=== WHAT NEEDS TO BE DONE ===
Nothing but text lines should be duplicated: start with the first line of the listing below and stop after the line holding "[00:00:26.73 to 00:00:27.65]", omitting pictures.

=== TASK MATERIAL ===

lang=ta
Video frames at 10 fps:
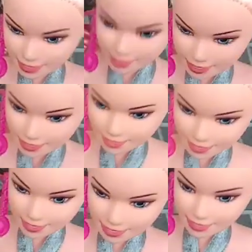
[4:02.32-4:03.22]
அதுக்கப்புறம்
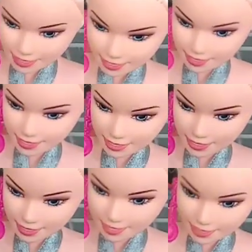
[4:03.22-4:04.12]
வந்து
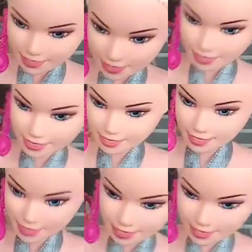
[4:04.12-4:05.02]
தட்டு போட்டு ஒரு
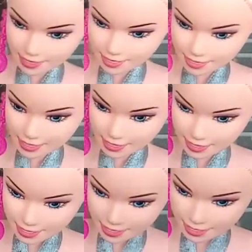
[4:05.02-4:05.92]
ஆஃப் அன் ஹவருக்கு வந்து மூடி
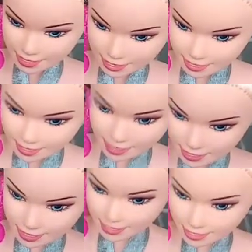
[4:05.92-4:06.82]
வச்சிடலாம் அப்போ
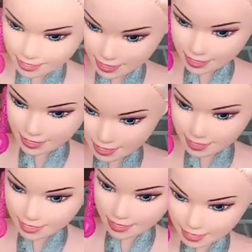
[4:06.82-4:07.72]
தான் வந்து அந்த
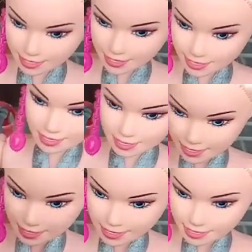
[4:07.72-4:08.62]
பீஸாவோட மாவு
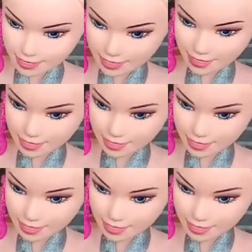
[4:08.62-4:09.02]
வந்து நல்லா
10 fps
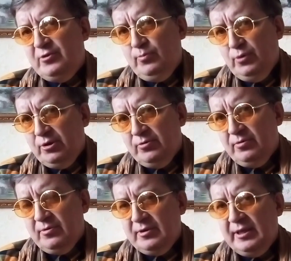
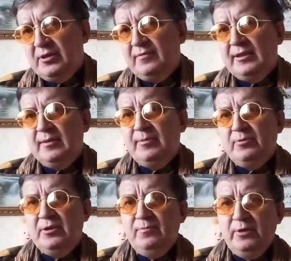субботу, значит, в этом
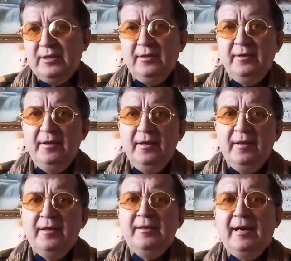роде войск
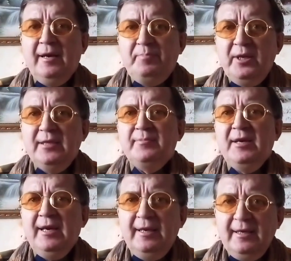накопились
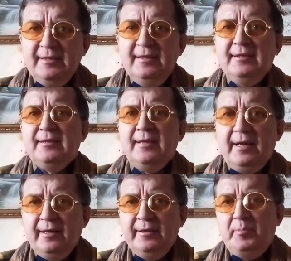многолетние
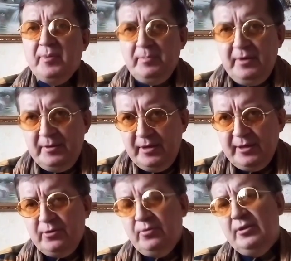застарелые проблемы,
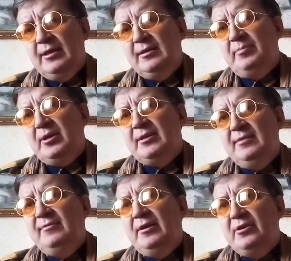которые надо
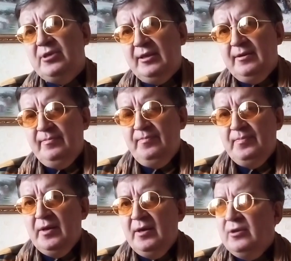оперативно решать.
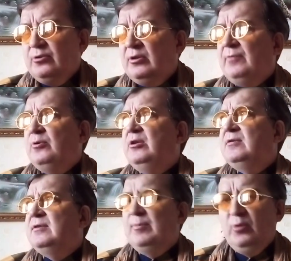Сюда входит
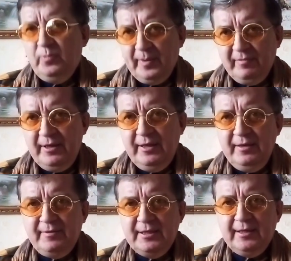
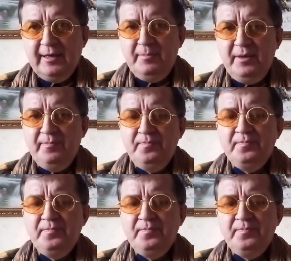самоуправление войсками,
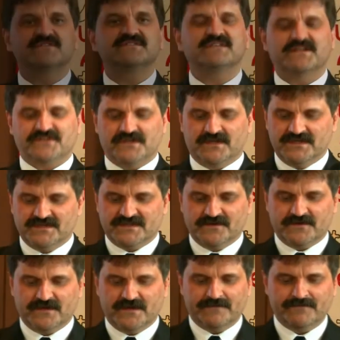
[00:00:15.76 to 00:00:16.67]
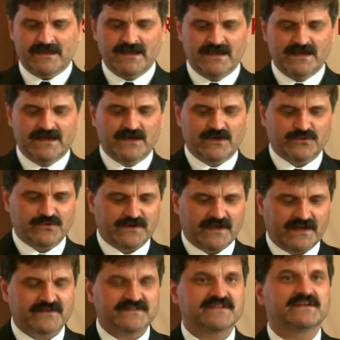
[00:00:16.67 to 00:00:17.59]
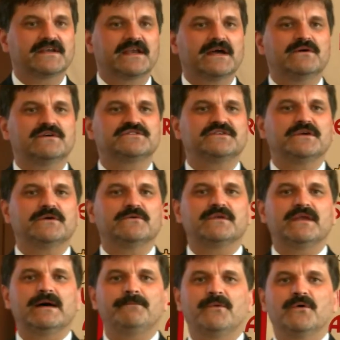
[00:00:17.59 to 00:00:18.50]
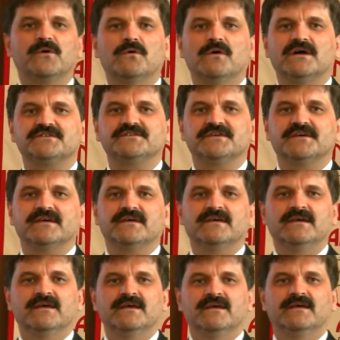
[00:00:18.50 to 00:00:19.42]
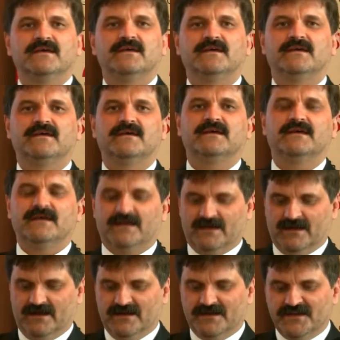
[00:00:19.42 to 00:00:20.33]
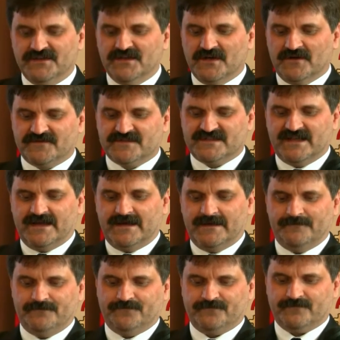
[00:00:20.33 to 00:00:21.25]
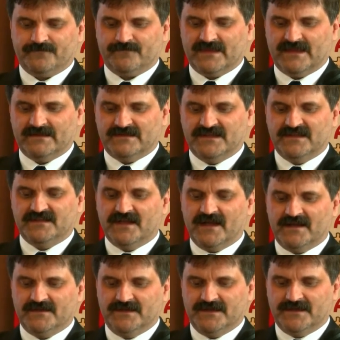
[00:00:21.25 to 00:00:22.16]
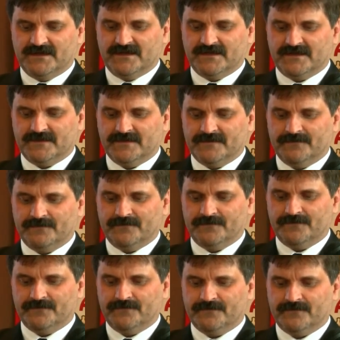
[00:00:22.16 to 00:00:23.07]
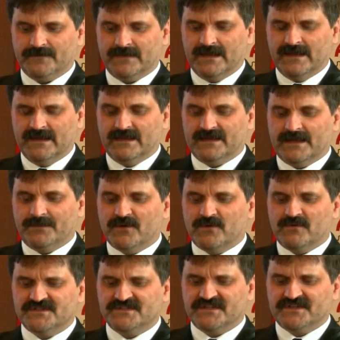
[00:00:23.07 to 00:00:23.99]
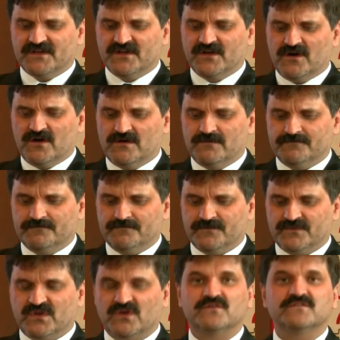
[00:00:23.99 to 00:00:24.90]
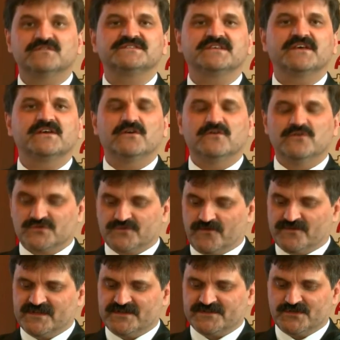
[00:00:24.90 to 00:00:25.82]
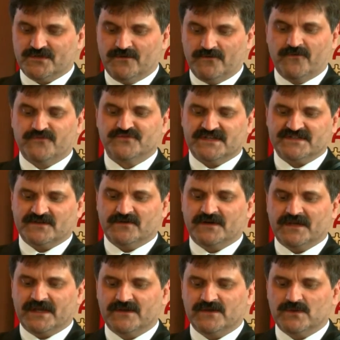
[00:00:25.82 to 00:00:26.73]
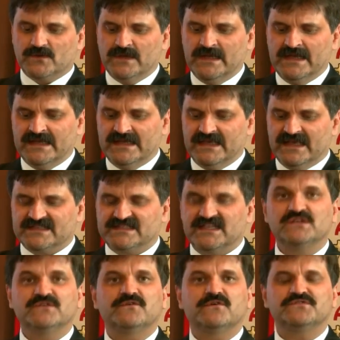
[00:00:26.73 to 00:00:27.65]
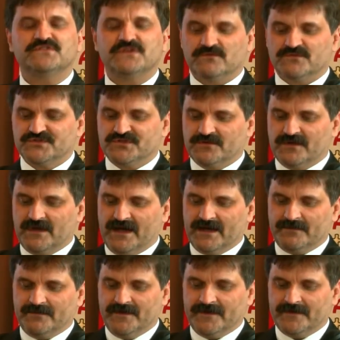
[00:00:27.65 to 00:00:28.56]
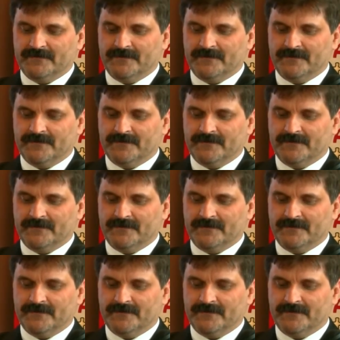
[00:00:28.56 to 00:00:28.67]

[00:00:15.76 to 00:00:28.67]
znacie historię, która rozegrała się na pokładzie liniowca Titanic. Na pokładzie tego tonącego już wówczas, wówczas okrętu znajdował się John Harper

=== RESULT OF THE EXERCISE ===
lang=ta
Video frames at 10 fps:
[4:02.32-4:03.22]
அதுக்கப்புறம்
[4:03.22-4:04.12]
வந்து
[4:04.12-4:05.02]
தட்டு போட்டு ஒரு
[4:05.02-4:05.92]
ஆஃப் அன் ஹவருக்கு வந்து மூடி
[4:05.92-4:06.82]
வச்சிடலாம் அப்போ
[4:06.82-4:07.72]
தான் வந்து அந்த
[4:07.72-4:08.62]
பீஸாவோட மாவு
[4:08.62-4:09.02]
வந்து நல்லா
10 fps
субботу, значит, в этом
роде войск
накопились
многолетние
застарелые проблемы,
которые надо
оперативно решать.
Сюда входит
самоуправление войсками,
[00:00:15.76 to 00:00:16.67]
[00:00:16.67 to 00:00:17.59]
[00:00:17.59 to 00:00:18.50]
[00:00:18.50 to 00:00:19.42]
[00:00:19.42 to 00:00:20.33]
[00:00:20.33 to 00:00:21.25]
[00:00:21.25 to 00:00:22.16]
[00:00:22.16 to 00:00:23.07]
[00:00:23.07 to 00:00:23.99]
[00:00:23.99 to 00:00:24.90]
[00:00:24.90 to 00:00:25.82]
[00:00:25.82 to 00:00:26.73]
[00:00:26.73 to 00:00:27.65]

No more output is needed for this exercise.